Working through the data below, reproduce word for word the line with "(0.17 s to 0.33 s)" and every line after it, both ends included, and omit the pictures.

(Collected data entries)
═══
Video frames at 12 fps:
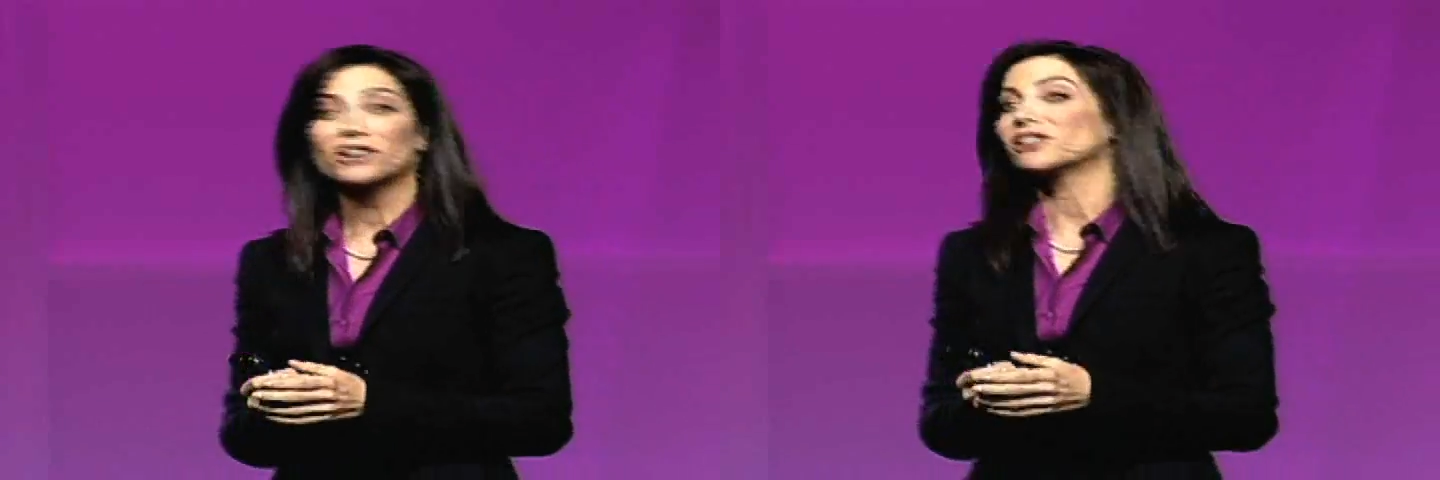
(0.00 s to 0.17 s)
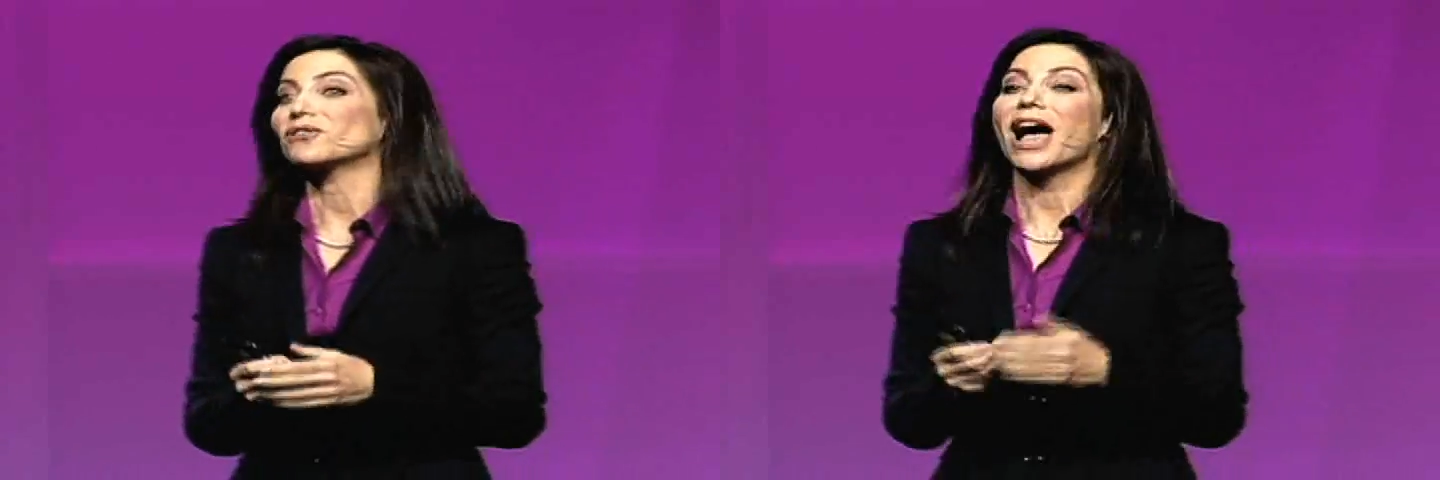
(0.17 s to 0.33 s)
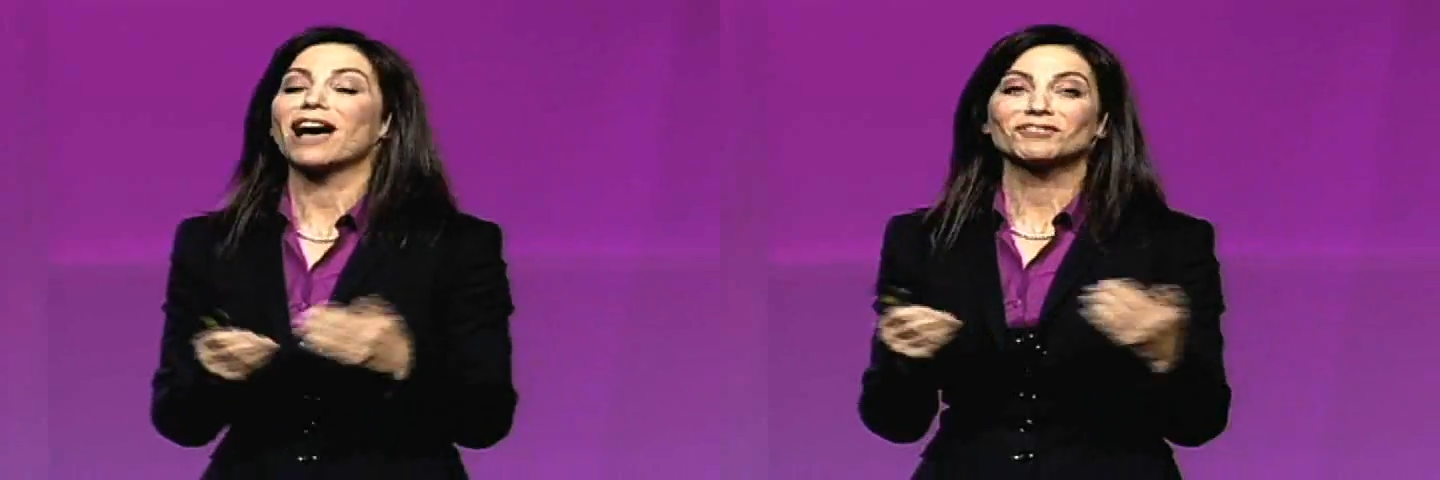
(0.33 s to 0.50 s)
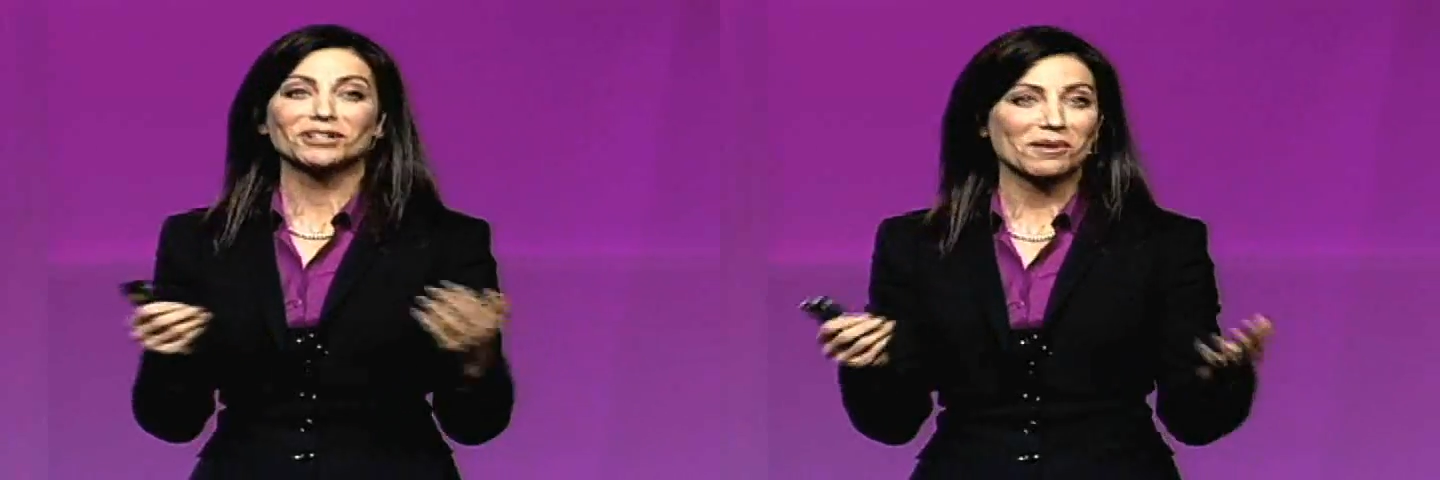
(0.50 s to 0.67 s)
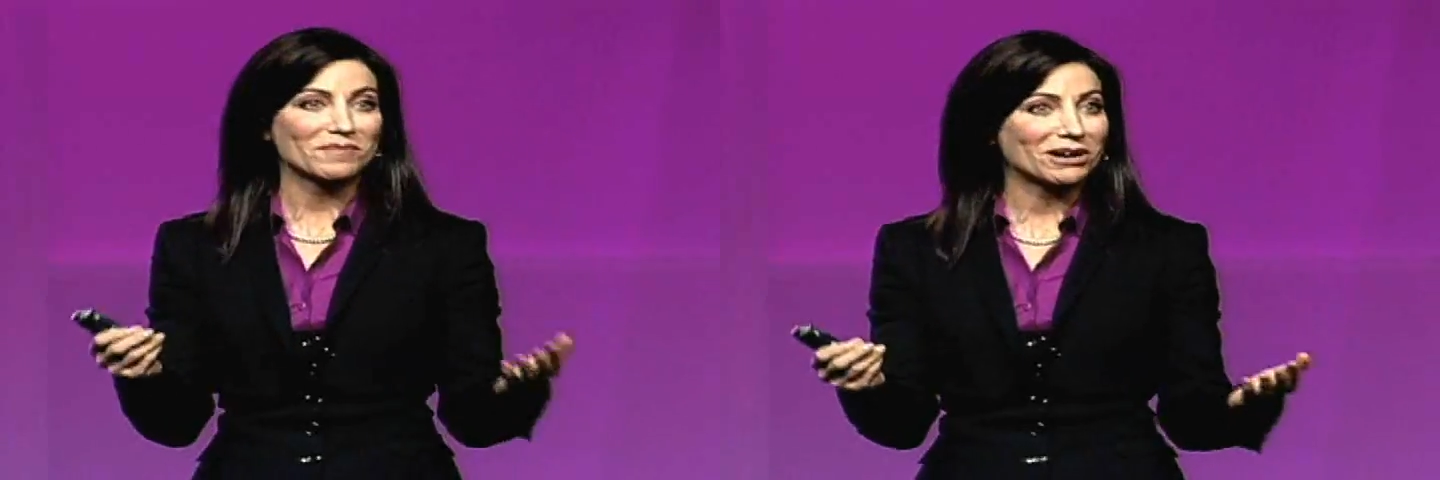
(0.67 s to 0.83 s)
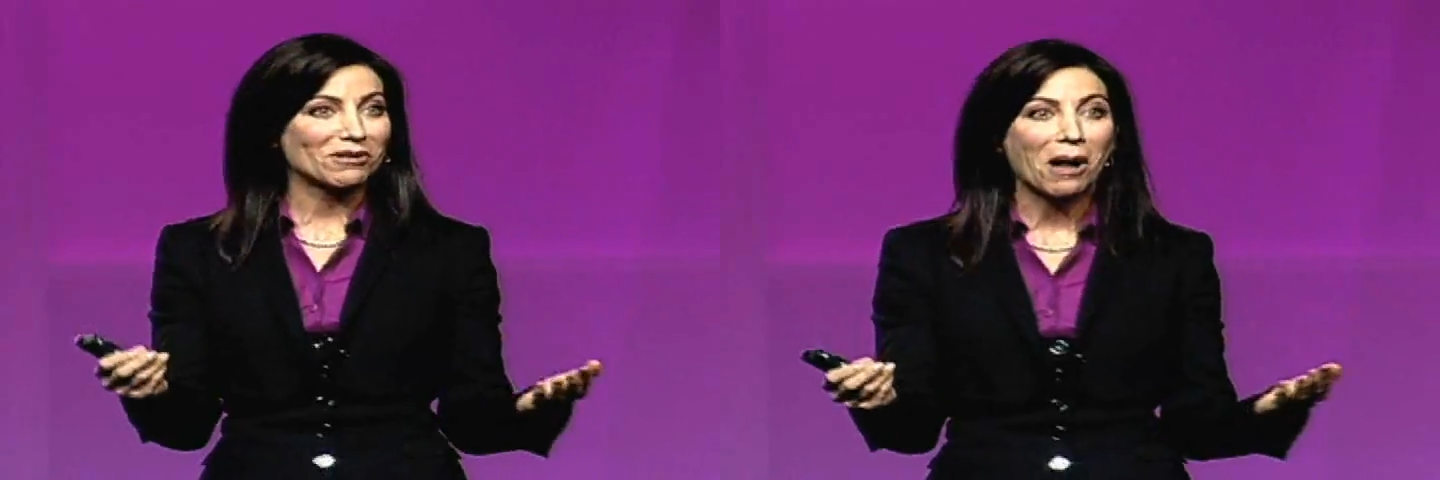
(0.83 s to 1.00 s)
You have to let
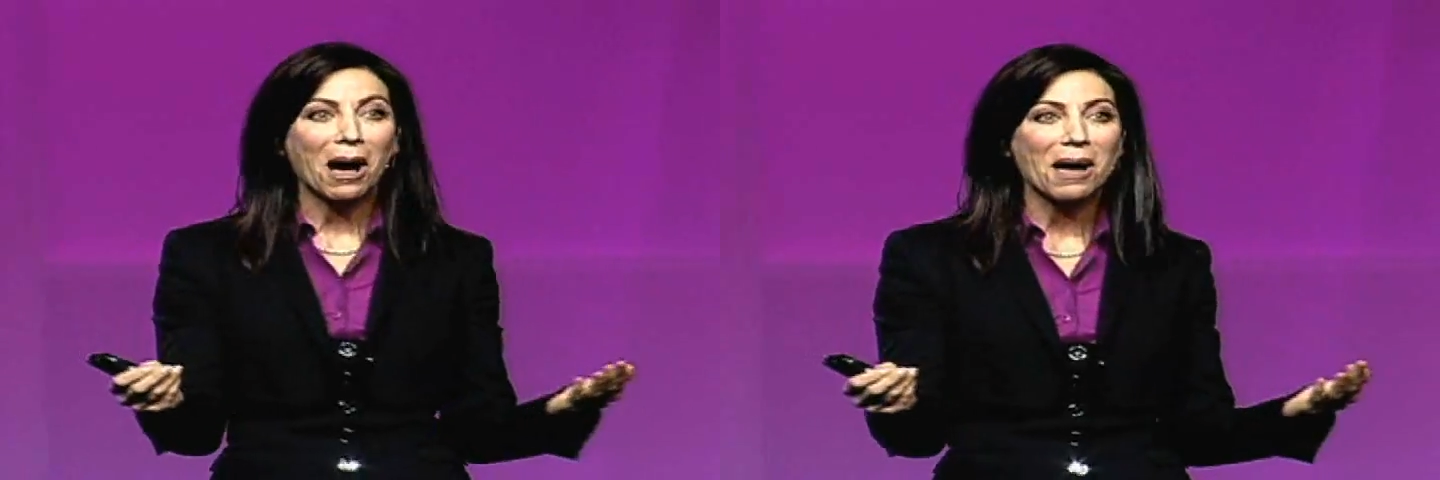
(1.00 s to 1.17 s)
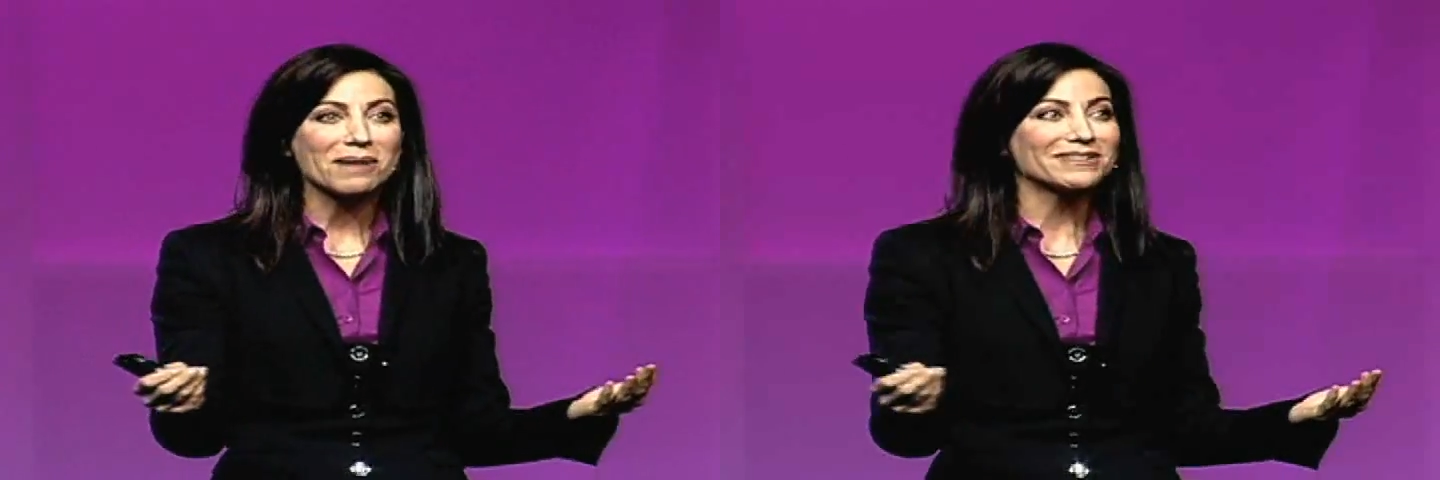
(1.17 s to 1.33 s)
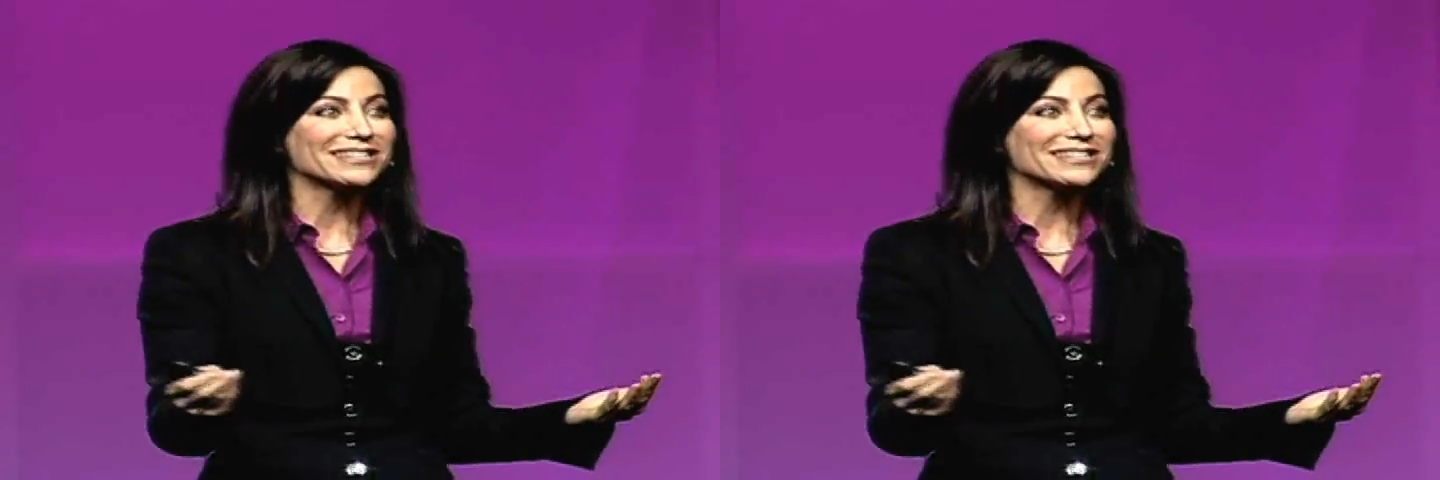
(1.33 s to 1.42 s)
me climb.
═══
Output for this task ->
(0.17 s to 0.33 s)
(0.33 s to 0.50 s)
(0.50 s to 0.67 s)
(0.67 s to 0.83 s)
(0.83 s to 1.00 s)
You have to let
(1.00 s to 1.17 s)
(1.17 s to 1.33 s)
(1.33 s to 1.42 s)
me climb.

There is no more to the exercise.